A few days after its official launch, President Andry Rajoelina’s Covid-Organics (CVO) remedy is being handed out free of charge in the country’s streets and schools despite questions surrounding the “miracle remedy”.
At noon on 24 April, a pick-up truck being used as part of Madagascar’s coronavirus response enters the courtyard of Jean Joseph Rabearivelo secondary school, located in the heart of Antananarivo. At the back of the vehicle, two soldiers brandishing assault rifles guard the precious cargo: a white barrel containing 250 litres of the COVID-19 “remedy”.
Men in combat fatigues pour the liquid into buckets. The students, dressed in blue shirts, are already lined up in several rows: one by one, they fill up their empty bottle, imitating the procedure the headmaster showed them earlier.
On 20 April, President Andry Rajoelina himself launched Covid-Organics (CVO), an “improved traditional remedy with curative and preventive properties” against the coronavirus, as he described it.
Officially developed by the Malagasy Institute of Applied Research (IMRA), the remedy is an infusion derived from artemisia and other plants which remain secret. It comes in the form of a liquid or infusion, with a defined dosage.
Distributed for free
After just about a week, CVO is already having a visible social impact.
Authorities are giving it out in schools ever since their staggered reopening began on 22 April as well as in the streets of Antananarivo, Fianarantsoa and Toamasina, the cities hardest hit by the pandemic.

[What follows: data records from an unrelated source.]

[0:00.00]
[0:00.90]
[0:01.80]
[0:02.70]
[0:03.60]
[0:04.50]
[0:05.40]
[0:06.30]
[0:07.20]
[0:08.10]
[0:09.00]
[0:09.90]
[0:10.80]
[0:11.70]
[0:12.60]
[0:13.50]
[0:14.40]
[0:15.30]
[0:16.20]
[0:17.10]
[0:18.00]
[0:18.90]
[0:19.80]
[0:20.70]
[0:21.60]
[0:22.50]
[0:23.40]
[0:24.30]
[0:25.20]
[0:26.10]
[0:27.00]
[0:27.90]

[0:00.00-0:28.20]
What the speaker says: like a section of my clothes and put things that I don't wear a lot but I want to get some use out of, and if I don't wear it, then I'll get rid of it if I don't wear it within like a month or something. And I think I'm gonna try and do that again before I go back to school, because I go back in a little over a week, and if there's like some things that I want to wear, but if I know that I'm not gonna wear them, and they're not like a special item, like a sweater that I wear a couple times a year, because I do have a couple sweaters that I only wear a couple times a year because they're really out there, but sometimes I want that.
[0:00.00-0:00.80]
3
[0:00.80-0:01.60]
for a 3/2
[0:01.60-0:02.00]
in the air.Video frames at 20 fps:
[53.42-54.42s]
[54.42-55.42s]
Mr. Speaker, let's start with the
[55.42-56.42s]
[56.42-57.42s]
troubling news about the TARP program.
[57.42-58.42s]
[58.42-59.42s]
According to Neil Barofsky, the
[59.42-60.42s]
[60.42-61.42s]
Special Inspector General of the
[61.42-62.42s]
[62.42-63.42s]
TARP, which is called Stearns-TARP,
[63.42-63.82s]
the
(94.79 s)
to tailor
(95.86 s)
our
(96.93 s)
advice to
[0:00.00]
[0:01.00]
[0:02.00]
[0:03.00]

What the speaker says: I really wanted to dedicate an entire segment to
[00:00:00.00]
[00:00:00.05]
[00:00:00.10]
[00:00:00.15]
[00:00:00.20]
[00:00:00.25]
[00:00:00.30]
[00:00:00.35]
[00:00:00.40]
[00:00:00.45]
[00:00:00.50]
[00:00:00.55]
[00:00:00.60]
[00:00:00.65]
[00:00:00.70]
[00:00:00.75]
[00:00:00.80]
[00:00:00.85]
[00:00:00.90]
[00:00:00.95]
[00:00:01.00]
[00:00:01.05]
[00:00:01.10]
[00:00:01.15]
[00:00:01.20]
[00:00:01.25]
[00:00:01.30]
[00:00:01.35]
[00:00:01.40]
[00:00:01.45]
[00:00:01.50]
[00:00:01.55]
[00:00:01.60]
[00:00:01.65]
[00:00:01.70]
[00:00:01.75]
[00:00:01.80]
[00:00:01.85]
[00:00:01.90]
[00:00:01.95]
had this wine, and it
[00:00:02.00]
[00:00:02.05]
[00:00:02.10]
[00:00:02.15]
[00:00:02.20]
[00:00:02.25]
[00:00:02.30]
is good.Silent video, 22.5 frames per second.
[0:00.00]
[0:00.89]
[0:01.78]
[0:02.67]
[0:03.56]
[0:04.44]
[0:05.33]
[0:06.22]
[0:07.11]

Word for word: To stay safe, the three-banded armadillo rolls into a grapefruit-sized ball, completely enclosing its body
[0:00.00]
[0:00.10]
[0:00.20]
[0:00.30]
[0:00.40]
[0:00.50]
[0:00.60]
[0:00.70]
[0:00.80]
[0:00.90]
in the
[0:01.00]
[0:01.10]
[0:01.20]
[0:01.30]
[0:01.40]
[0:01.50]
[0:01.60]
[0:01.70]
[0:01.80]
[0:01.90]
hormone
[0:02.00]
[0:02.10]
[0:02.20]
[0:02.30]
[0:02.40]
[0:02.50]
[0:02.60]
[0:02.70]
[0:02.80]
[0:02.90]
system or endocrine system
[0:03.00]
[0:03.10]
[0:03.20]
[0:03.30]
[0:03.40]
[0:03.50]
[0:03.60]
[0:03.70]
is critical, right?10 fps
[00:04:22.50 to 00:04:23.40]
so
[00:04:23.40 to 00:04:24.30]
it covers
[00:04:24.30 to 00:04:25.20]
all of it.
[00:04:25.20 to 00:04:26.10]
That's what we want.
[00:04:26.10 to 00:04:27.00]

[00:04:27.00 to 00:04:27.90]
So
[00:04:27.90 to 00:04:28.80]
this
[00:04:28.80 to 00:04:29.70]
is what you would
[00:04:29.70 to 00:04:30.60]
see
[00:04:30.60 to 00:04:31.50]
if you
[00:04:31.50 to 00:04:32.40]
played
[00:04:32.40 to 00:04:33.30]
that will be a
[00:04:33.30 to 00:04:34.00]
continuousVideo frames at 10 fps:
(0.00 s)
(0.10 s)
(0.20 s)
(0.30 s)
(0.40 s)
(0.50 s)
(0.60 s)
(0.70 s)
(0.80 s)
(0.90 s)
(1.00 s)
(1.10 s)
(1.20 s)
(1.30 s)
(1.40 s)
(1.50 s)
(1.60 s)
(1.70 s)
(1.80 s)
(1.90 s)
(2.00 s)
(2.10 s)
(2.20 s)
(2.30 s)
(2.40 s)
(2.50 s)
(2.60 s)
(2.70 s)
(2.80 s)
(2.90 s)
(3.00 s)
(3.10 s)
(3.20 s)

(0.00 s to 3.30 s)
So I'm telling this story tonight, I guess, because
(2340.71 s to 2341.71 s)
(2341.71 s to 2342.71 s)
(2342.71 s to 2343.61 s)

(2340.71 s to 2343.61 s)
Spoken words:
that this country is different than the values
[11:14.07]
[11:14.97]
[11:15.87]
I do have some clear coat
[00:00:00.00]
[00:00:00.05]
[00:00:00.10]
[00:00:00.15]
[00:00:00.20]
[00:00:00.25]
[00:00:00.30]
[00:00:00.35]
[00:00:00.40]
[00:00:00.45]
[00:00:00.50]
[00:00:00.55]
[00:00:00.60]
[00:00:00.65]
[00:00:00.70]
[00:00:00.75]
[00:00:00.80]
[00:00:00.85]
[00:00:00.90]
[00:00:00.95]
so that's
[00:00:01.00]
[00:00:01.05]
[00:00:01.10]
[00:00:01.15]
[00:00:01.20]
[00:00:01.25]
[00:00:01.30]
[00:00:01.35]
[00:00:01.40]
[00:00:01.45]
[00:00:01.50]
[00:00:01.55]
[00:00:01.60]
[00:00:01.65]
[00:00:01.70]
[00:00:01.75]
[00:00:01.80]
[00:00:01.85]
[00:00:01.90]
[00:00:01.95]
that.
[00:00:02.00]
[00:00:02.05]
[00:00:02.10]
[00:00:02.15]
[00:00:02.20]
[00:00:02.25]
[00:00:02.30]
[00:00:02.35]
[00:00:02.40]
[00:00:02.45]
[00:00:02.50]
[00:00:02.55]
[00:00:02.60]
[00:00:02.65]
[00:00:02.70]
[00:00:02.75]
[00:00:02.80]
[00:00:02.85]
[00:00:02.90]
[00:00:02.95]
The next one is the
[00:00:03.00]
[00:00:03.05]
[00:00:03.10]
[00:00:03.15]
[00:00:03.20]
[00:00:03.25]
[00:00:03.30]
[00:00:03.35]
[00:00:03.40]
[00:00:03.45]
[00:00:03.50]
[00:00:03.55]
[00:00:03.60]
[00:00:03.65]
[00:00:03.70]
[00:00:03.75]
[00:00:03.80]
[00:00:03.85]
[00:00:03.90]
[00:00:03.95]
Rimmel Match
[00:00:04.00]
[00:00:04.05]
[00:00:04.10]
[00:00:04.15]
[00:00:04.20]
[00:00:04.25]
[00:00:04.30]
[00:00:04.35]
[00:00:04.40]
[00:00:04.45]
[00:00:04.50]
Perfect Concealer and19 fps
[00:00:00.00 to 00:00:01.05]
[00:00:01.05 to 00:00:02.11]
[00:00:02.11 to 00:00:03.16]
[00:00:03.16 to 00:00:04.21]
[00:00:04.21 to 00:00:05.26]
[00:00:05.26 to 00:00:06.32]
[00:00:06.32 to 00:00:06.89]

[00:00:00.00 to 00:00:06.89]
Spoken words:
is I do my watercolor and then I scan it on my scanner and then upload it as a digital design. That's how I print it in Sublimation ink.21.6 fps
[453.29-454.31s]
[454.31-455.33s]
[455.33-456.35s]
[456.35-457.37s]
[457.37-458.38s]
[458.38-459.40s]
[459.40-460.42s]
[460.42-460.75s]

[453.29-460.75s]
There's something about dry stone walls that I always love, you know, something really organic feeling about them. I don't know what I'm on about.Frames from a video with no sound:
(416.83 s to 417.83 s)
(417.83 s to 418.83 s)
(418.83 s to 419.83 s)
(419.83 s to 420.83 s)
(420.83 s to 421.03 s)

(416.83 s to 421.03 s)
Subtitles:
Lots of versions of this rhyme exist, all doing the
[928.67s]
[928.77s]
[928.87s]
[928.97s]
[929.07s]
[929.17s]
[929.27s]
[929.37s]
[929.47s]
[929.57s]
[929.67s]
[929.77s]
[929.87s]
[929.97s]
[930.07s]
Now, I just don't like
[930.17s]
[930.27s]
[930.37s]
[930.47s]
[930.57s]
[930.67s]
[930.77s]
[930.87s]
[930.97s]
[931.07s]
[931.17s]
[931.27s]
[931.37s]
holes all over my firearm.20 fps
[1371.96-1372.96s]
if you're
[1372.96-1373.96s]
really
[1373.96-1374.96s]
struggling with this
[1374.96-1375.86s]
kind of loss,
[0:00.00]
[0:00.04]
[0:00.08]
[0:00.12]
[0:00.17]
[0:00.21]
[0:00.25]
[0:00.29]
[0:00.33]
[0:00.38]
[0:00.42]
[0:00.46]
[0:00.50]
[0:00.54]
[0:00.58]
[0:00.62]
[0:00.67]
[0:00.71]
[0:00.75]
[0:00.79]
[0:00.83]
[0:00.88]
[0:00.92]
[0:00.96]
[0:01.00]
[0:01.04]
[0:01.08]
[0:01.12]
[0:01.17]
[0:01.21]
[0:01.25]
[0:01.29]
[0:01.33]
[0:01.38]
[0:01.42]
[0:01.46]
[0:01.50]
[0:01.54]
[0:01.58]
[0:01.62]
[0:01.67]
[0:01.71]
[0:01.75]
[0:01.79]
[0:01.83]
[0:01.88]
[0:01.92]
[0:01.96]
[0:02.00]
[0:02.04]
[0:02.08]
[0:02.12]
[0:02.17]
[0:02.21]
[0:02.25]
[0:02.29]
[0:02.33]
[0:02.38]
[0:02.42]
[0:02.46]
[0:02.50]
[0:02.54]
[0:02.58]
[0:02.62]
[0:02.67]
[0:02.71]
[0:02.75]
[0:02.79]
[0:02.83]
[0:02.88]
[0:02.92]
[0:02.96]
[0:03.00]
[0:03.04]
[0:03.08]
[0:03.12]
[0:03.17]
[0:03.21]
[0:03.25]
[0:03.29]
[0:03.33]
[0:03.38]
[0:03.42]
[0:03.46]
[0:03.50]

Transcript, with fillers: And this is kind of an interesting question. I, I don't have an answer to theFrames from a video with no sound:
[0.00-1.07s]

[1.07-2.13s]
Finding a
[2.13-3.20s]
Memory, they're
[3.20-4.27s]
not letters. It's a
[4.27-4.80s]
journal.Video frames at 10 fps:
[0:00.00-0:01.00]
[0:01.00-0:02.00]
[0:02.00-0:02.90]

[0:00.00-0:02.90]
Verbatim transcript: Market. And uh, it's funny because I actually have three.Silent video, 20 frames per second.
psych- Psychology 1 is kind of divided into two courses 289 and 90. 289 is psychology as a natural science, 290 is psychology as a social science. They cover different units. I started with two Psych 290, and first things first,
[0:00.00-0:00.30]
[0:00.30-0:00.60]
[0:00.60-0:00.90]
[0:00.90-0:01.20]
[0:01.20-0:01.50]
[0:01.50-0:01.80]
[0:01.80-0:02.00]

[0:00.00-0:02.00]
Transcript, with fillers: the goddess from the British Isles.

Throughout the capital, the liquid flows freely and at no cost. Malagasy citizens wait in line to serve themselves directly from containers set up by authorities, leading to scenes that remind some, with humour, of the druid Panoramix, a character from the Asterix comics, handing out his magic potion.
According to Sahondra, a street vendor, “this remedy is very effective,” while another seller said that “we’re proud to be Malagasy and to have developed CVO.” Supermarkets stocking the famous liquid have no problem selling the product to more affluent customers.
The remedy’s discovery has also pushed authorities to ease lockdown restrictions.
In theory, people are free to leave their homes until 1 p.m. only. However, in reality, life in Antananarivo has practically gone back to normal, especially in working-class neighbourhoods. Countless sellers often wait until the police drive them out before packing up and leaving. Customers squeeze into small cafés until night-time and it’s not hard to find a way into illegal bars.
The easing of lockdown restrictions has helped revive a significant portion of the economy.
Nevertheless, from a health perspective, some are concerned that restrictions are being loosened too early. “We acted quickly enough to get cases imported from foreign countries under control before the borders closed. We also performed very extensive testing”, said Lova Ranoromaro, the president’s chief of staff.
She added that the partial lockdown is being implemented in tandem with mandatory health measures such as wearing a mask, respecting social distancing rules and distributing CVO to protect the population. Since 27 April, law enforcement officials can punish individuals who go out without a mask with 15 minutes of community service.
However, Rajoelina’s “remedy” is being met with scepticism by some, while others just don’t buy it at all. “We are obviously in favour of African medicine effective against the coronavirus, but there’s no evidence that the research conducted on CVO was exhaustive”, said Faraniaina Ramarosaona, coordinator of Rohy, a civil society movement.